*** Opening Listed entries ***

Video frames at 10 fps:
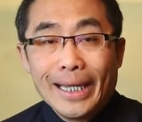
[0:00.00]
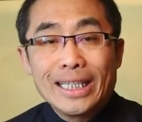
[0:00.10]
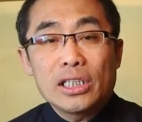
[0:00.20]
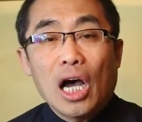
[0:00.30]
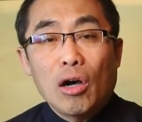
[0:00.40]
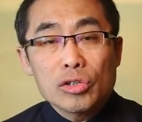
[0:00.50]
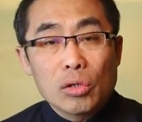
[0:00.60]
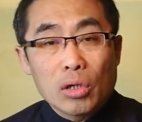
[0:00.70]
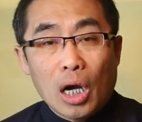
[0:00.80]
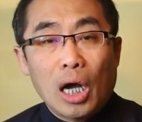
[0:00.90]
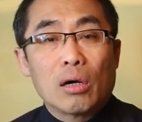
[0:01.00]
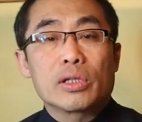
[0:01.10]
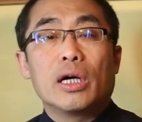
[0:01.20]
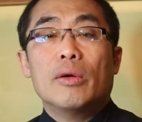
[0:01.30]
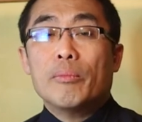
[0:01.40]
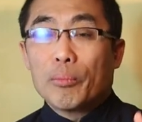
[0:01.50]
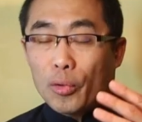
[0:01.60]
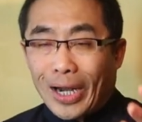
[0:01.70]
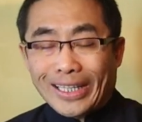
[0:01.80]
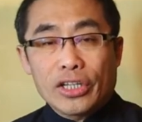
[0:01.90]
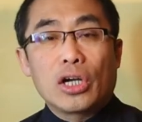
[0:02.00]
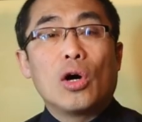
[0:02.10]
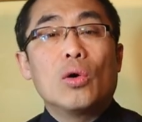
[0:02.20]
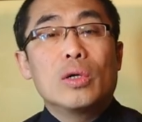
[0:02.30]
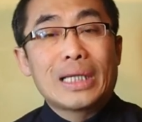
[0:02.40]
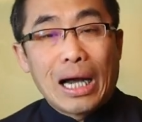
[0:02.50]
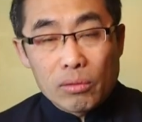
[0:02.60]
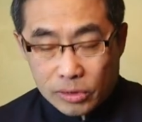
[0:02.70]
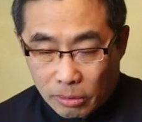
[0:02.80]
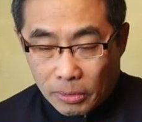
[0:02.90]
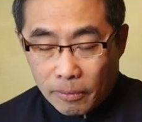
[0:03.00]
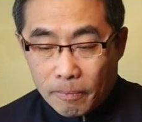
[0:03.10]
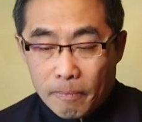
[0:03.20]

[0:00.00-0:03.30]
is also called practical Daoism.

*** Closing Listed entries ***

Set down every entry above again exactly, dropping each picture.

**Result below**
Video frames at 10 fps:
[0:00.00]
[0:00.10]
[0:00.20]
[0:00.30]
[0:00.40]
[0:00.50]
[0:00.60]
[0:00.70]
[0:00.80]
[0:00.90]
[0:01.00]
[0:01.10]
[0:01.20]
[0:01.30]
[0:01.40]
[0:01.50]
[0:01.60]
[0:01.70]
[0:01.80]
[0:01.90]
[0:02.00]
[0:02.10]
[0:02.20]
[0:02.30]
[0:02.40]
[0:02.50]
[0:02.60]
[0:02.70]
[0:02.80]
[0:02.90]
[0:03.00]
[0:03.10]
[0:03.20]

[0:00.00-0:03.30]
is also called practical Daoism.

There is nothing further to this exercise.